The 1,400 job cuts, expected over the next few weeks, are among the first actions of Chief Executive Gary Greenfield, who took over the company this month.
The layoffs will affect its San Diego headquarters, as well as facilities in Indianapolis; Huntsville, Ala.; and Orlando, Fla.
Peregrine shares, which Tuesday rose 4 cents to close at $1.20 on Nasdaq, have been in a nose dive since the company said it may have overstated as much as $100 million in revenue over the last three years. Its continuing troubles have led to several shareholder lawsuits alleging that the company misled investors about its financial health.
Greenfield said that Peregrine will have enough cash to deal with the suits, and that the layoffs will give the company enough breathing room to survive.
“These actions will have minimal impact on our customers and the level of services and support we offer,” he said.
Analysts scoffed at such sentiments.
“That’s ridiculous. It’s totally not true,” said Mike Trigg of Morningstar Inc. “Peregrine will continue to exist, but it’s going to exist in a totally different form.”
What remains is expected to be a slimmed-down version of the once-aggressive e-commerce business, which started out by making software that tracks a company’s technical infrastructure. By 1998, the company had begun to branch out and went on a buying spree, picking up 12 companies over four years and spending billions of dollars in the process.
The company now wants to either spin off or sell many of these businesses. Its core focus would remain its tracking software, which customers use to manage technology resources and other assets, and its call-center business, which it bought last year in a stock deal, then valued at $1 billion, according to analysts.
In April, the company fired Arthur Andersen as its auditor and hired KPMG.
Soon after, KPMG found inflated revenue problems, and Peregrine said it would erase nearly $100 million in sales from the last three years--particularly revenue from software deals made through partners, consultants and retailers if a product was returned.
Such indirect sales account for about 40% of Peregrine’s revenue, according to company officials.
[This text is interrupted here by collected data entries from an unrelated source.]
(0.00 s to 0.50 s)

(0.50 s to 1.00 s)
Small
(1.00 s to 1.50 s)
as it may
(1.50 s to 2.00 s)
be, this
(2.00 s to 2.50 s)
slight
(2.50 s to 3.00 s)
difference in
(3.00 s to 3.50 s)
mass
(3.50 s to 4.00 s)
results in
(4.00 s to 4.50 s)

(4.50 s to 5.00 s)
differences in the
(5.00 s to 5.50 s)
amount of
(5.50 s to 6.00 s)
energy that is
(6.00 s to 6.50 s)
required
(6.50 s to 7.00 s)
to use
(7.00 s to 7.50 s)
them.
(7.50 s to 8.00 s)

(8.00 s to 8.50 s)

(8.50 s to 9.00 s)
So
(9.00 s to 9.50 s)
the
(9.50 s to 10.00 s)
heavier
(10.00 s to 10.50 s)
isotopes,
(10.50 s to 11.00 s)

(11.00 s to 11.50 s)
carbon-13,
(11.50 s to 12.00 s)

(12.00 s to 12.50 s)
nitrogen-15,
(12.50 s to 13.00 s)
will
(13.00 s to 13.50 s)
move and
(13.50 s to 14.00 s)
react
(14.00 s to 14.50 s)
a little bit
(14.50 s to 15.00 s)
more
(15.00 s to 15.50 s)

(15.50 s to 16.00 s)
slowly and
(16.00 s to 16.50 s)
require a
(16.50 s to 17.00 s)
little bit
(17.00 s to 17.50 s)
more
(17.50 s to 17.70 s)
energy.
Peregrine eventually fired KPMG, saying that $35 million in revenue that had to be restated was drawn from sales through KPMG’s former consulting unit. Peregrine said keeping KPMG, which had spun off its consulting arm in 2001, would clash with U.S. auditor independence rules.
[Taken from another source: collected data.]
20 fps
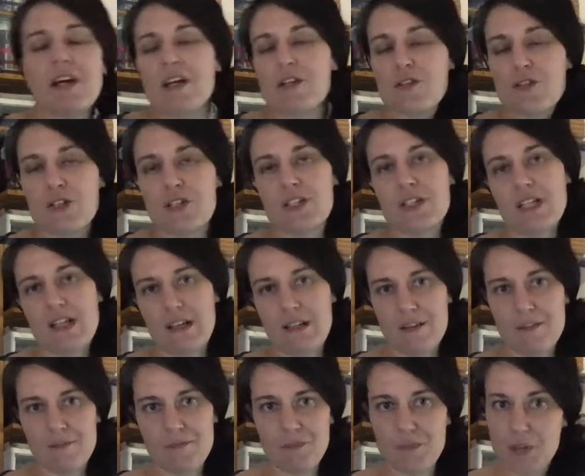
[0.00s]

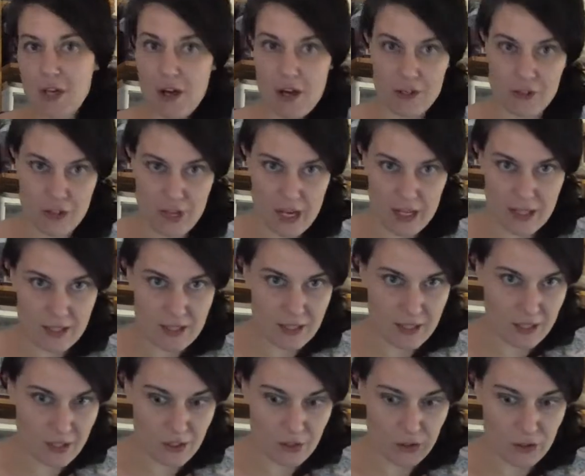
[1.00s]
interesting contrast
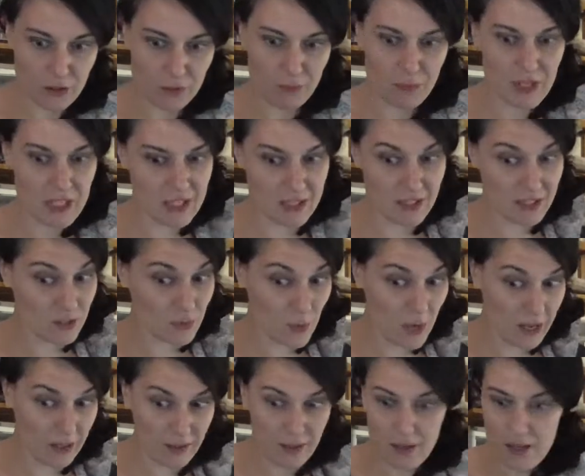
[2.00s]
in your piece as
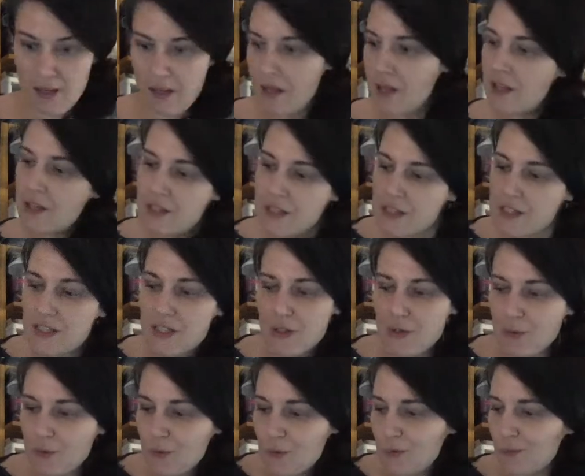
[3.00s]
well.
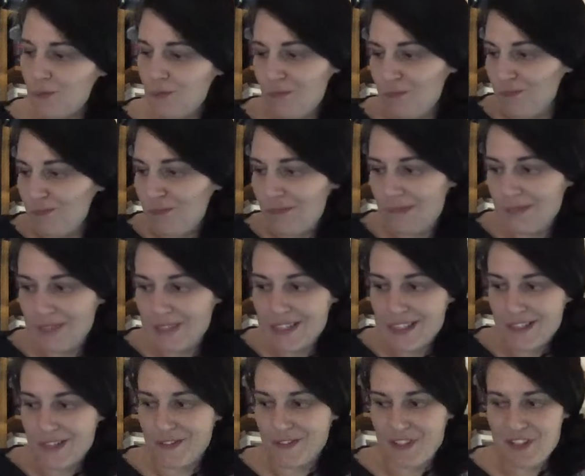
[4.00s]
So, you
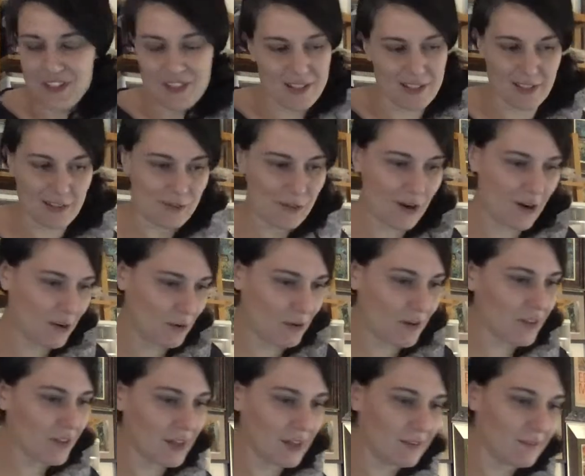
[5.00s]
know, there's nothing wrong
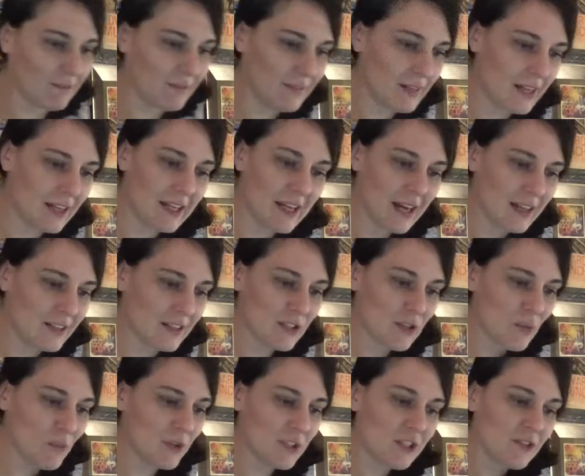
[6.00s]
with it. Again,
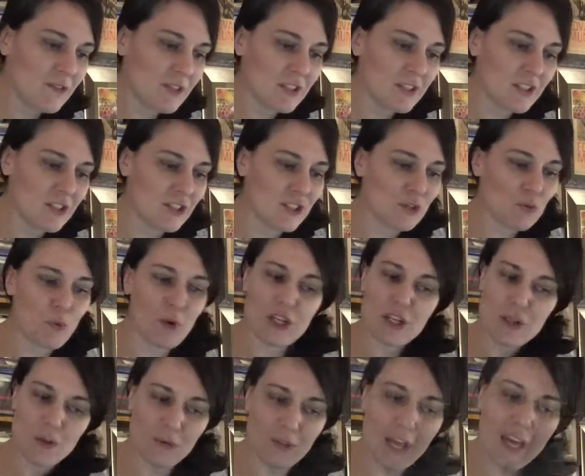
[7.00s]
so much of this is just what
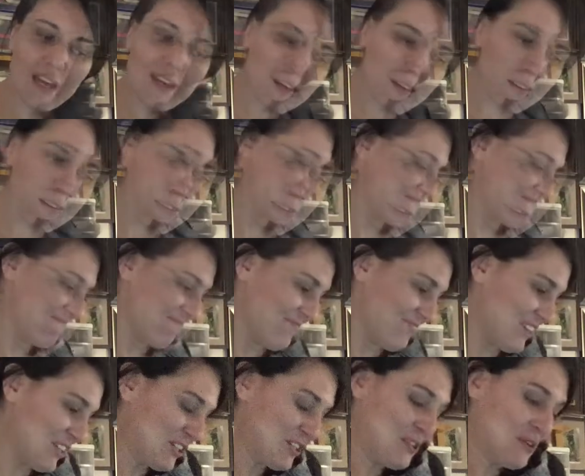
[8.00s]
you like.
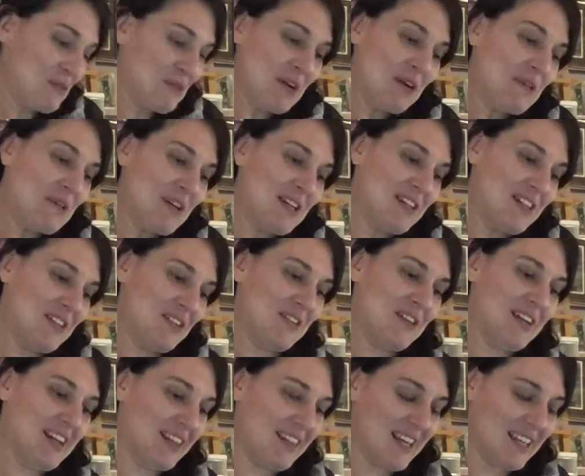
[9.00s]
There's no wrong way to do
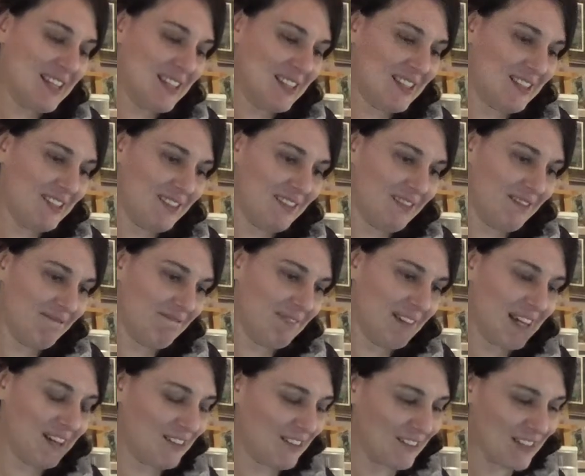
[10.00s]
it, and that's,
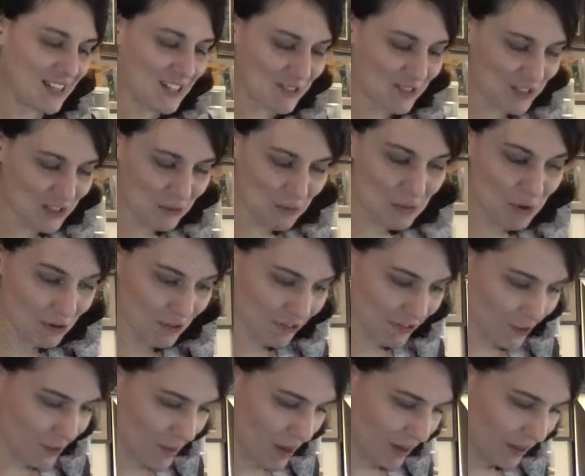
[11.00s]
I don't know, that's what's so
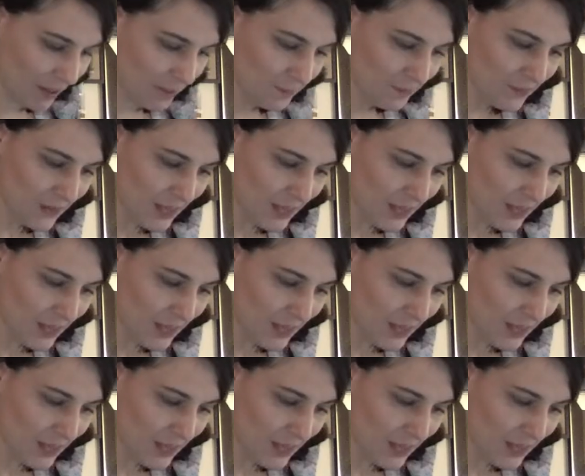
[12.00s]
beautiful about it.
KPMG, which insisted it didn’t know about the sales until after it was hired, sent a letter to the Securities and Exchange Commission alleging that Peregrine possibly had committed fraud. In late May, the SEC launched a formal probe into the company’s accounting practices.
In the midst of this, Steve Gardner stepped down as board chairman and chief executive, and Matt Gless resigned as chief financial officer and executive vice president of finance.
Greenfield, formerly president and CEO of the e-business development company Merant, replaced Gardner as chief executive. John Moores, owner of the San Diego Padres, took over as chairman.
The company also was linked to an accounting scandal involving e-mail provider Critical Path Inc.
The SEC found that San Francisco-based Critical Path committed fraud to reach revenue targets. One of the ways it did so, according to court documents, was through a “software swap” with Peregrine, where the president of Critical Path once worked.